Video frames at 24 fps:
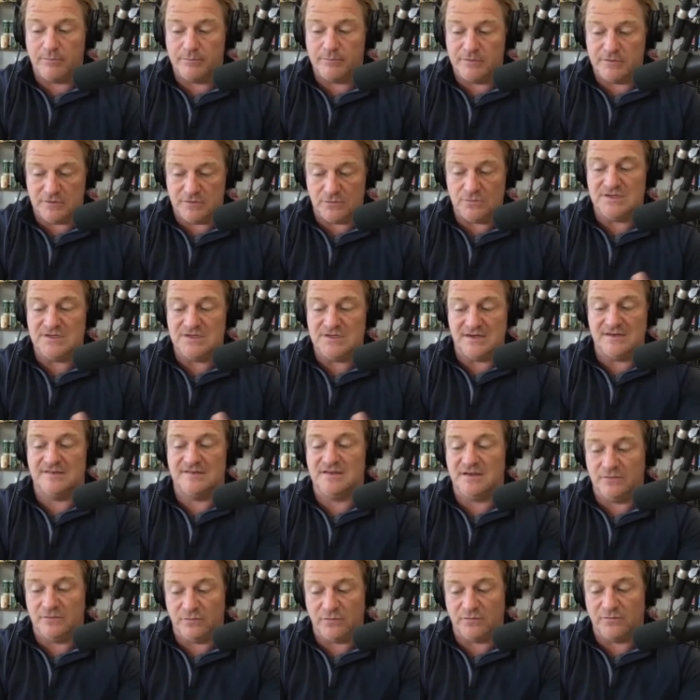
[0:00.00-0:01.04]
do
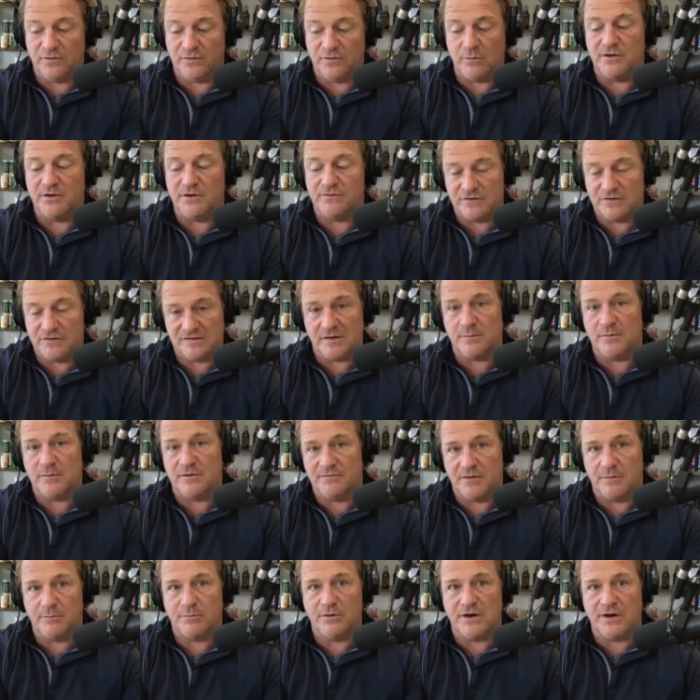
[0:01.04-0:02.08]
D2C fulfillment for some
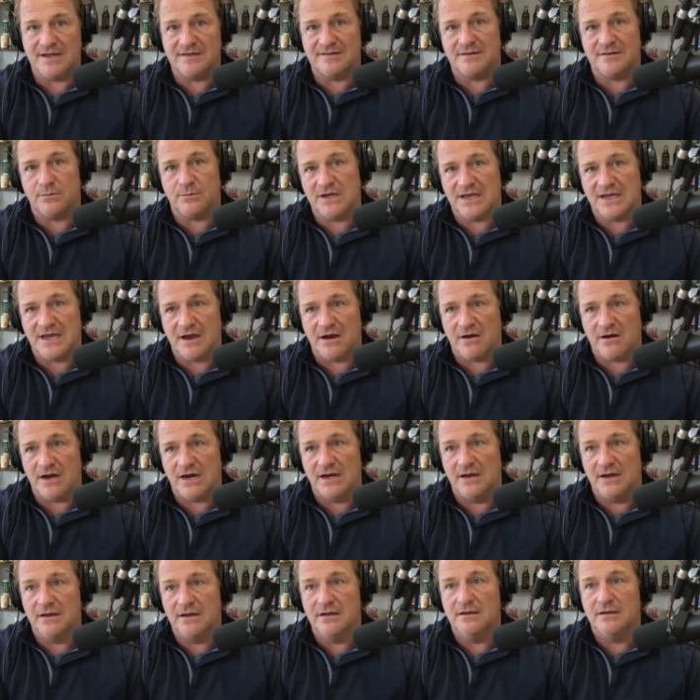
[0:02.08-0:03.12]
of the brands that we carry
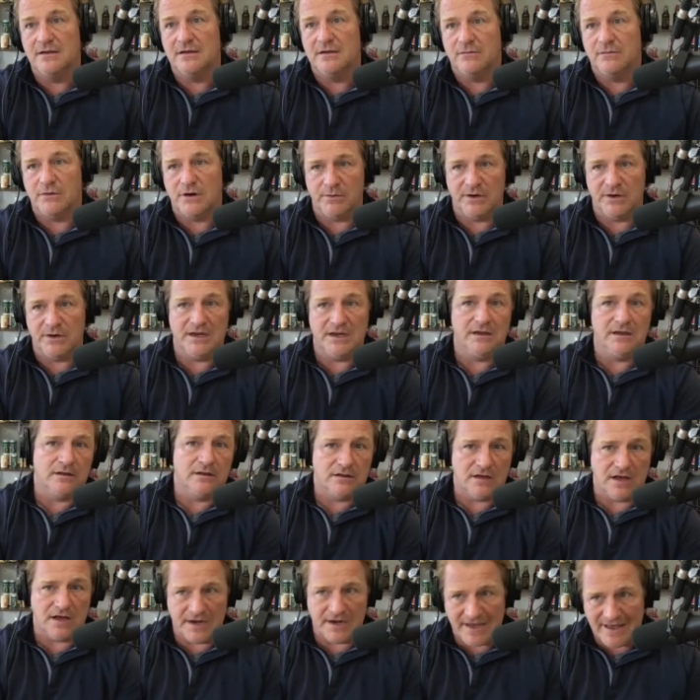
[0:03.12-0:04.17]
where we
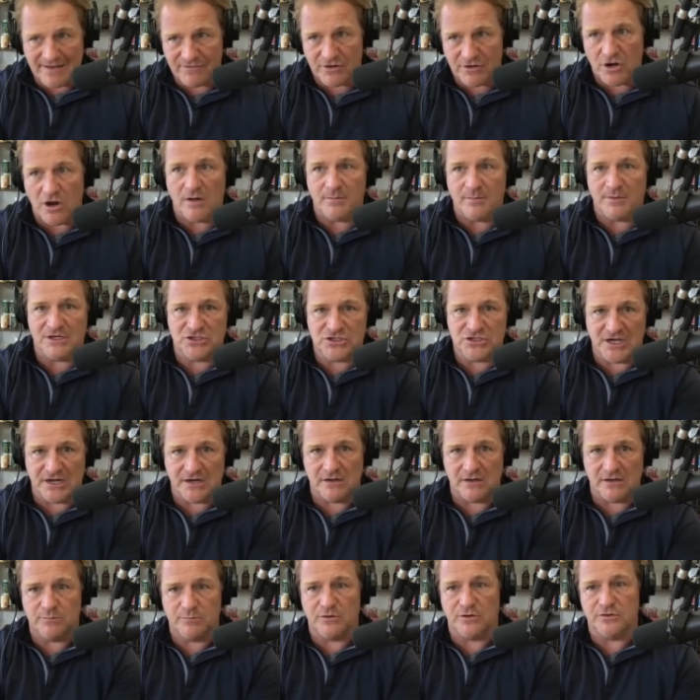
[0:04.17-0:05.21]
kind of have an
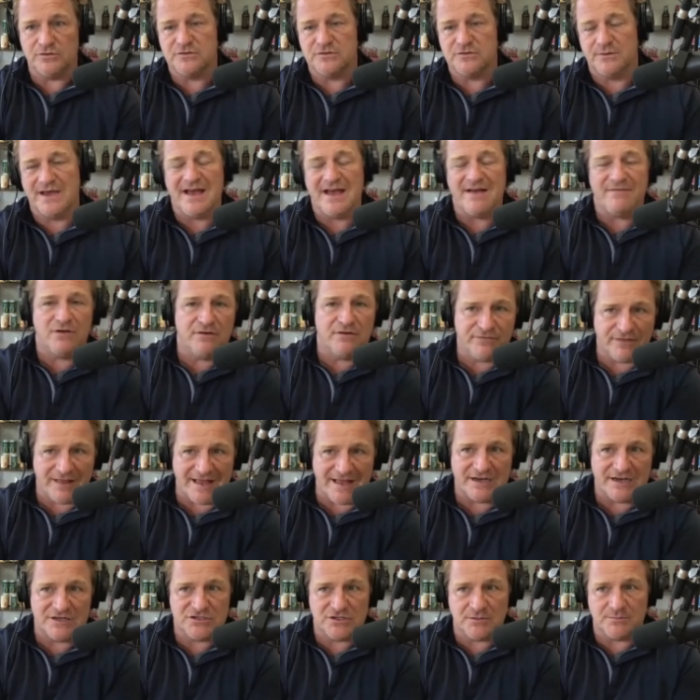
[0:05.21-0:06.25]
omni-channel approach. So we have our
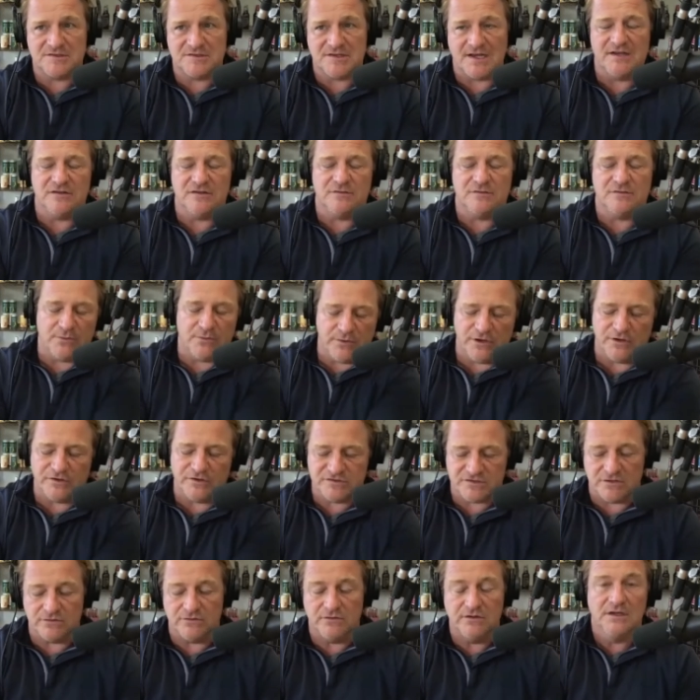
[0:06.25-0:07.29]
flagship sites, but we
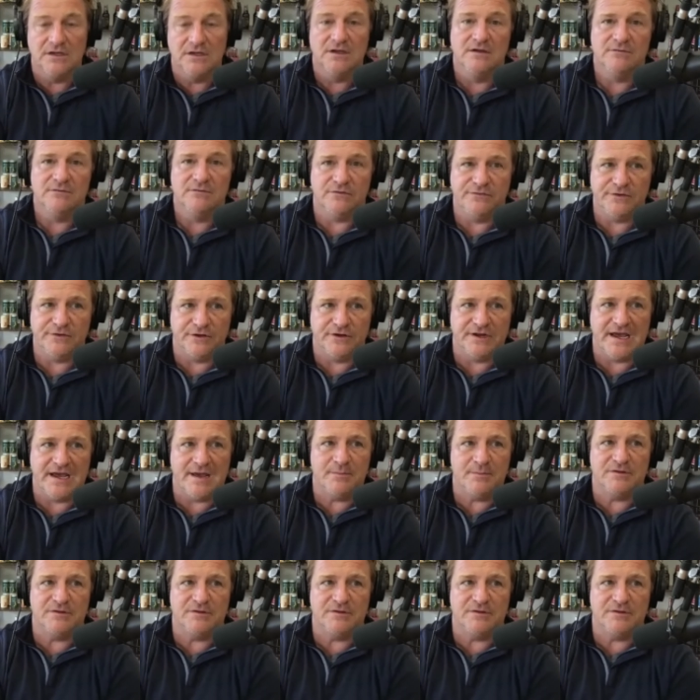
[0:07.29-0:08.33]
also fulfill to
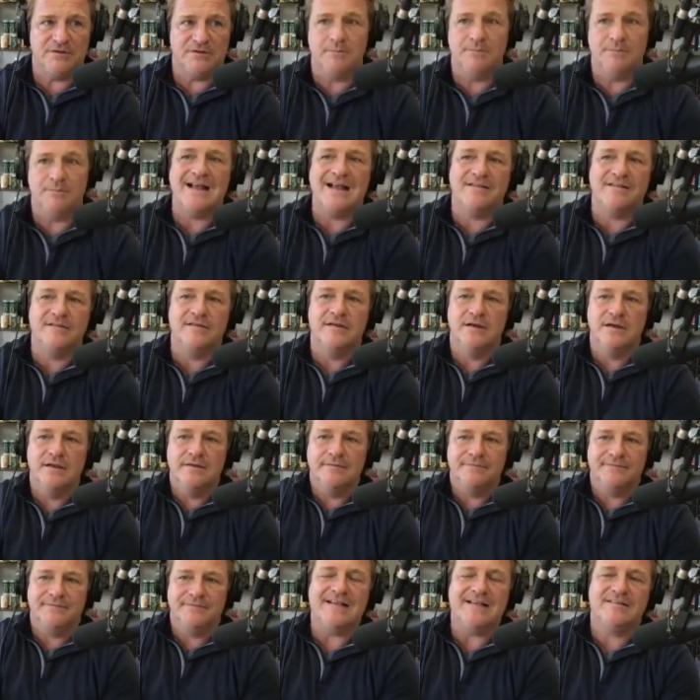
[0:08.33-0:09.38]
Amazon. But that's,
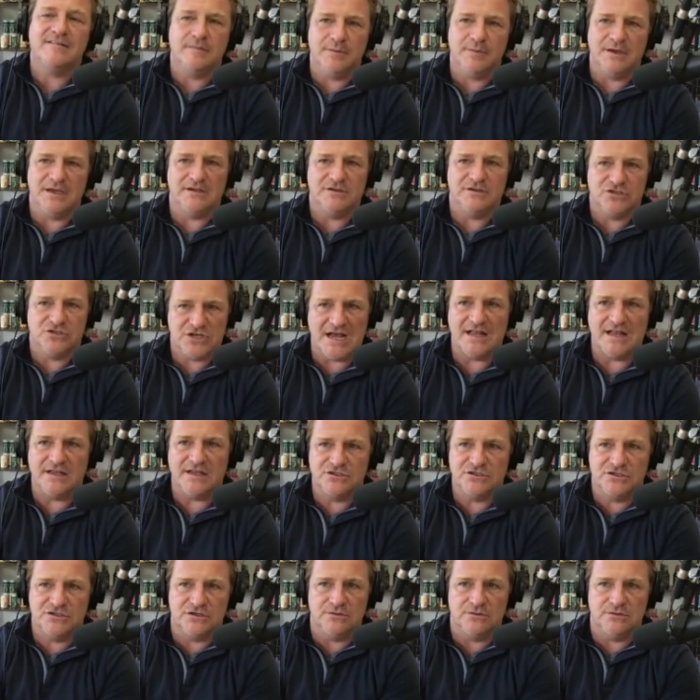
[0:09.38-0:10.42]
that's the biggest
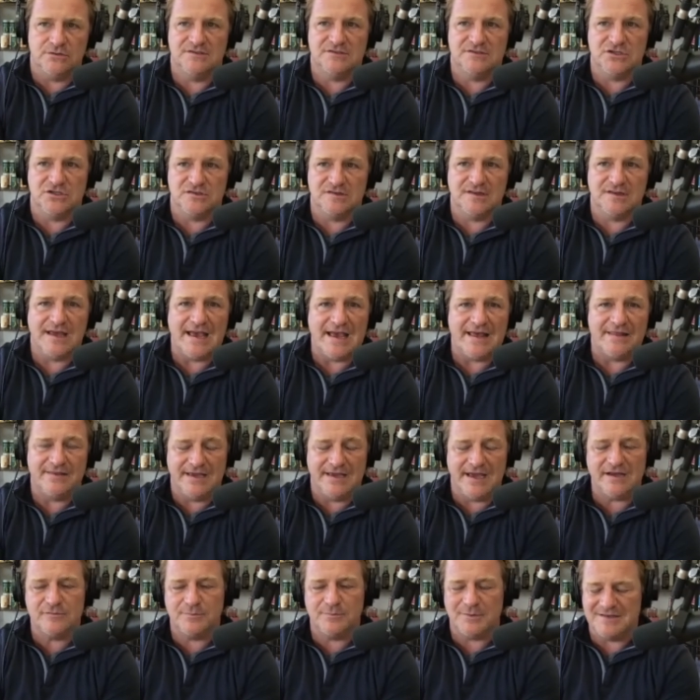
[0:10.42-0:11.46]
challenge too, is just the
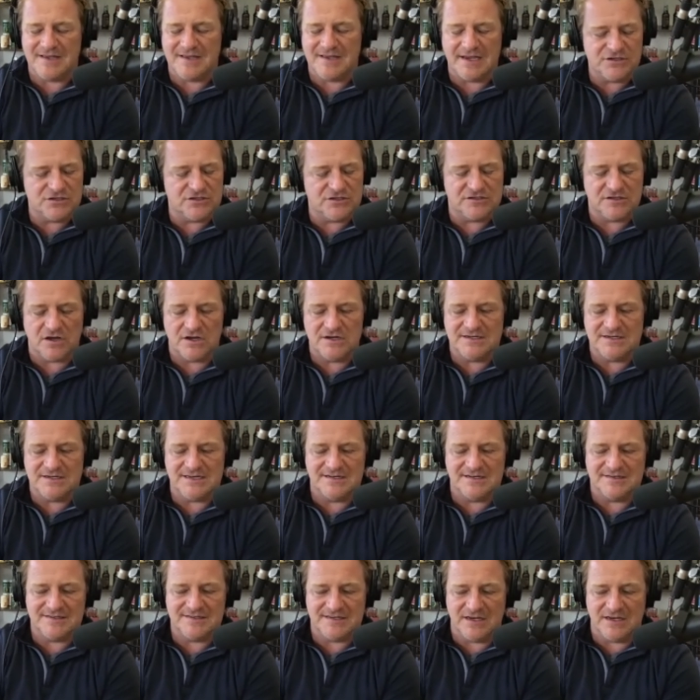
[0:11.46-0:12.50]
expectations on
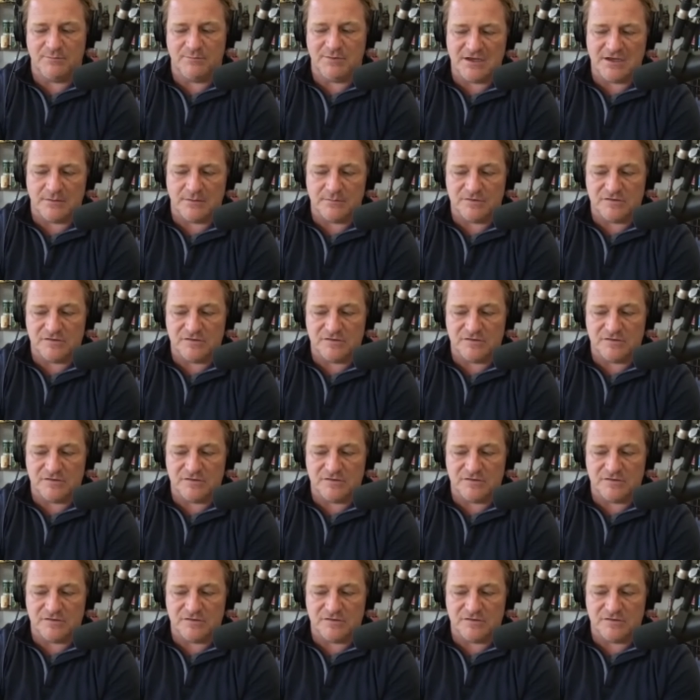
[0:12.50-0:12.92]
D2C have become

[Problem details] Reproduce precisely the lines of the entries above, from the one containing "[0:04.17-0:05.21]" through the final one, both ends included, and omit the pictures.

[Task output]
[0:04.17-0:05.21]
kind of have an
[0:05.21-0:06.25]
omni-channel approach. So we have our
[0:06.25-0:07.29]
flagship sites, but we
[0:07.29-0:08.33]
also fulfill to
[0:08.33-0:09.38]
Amazon. But that's,
[0:09.38-0:10.42]
that's the biggest
[0:10.42-0:11.46]
challenge too, is just the
[0:11.46-0:12.50]
expectations on
[0:12.50-0:12.92]
D2C have become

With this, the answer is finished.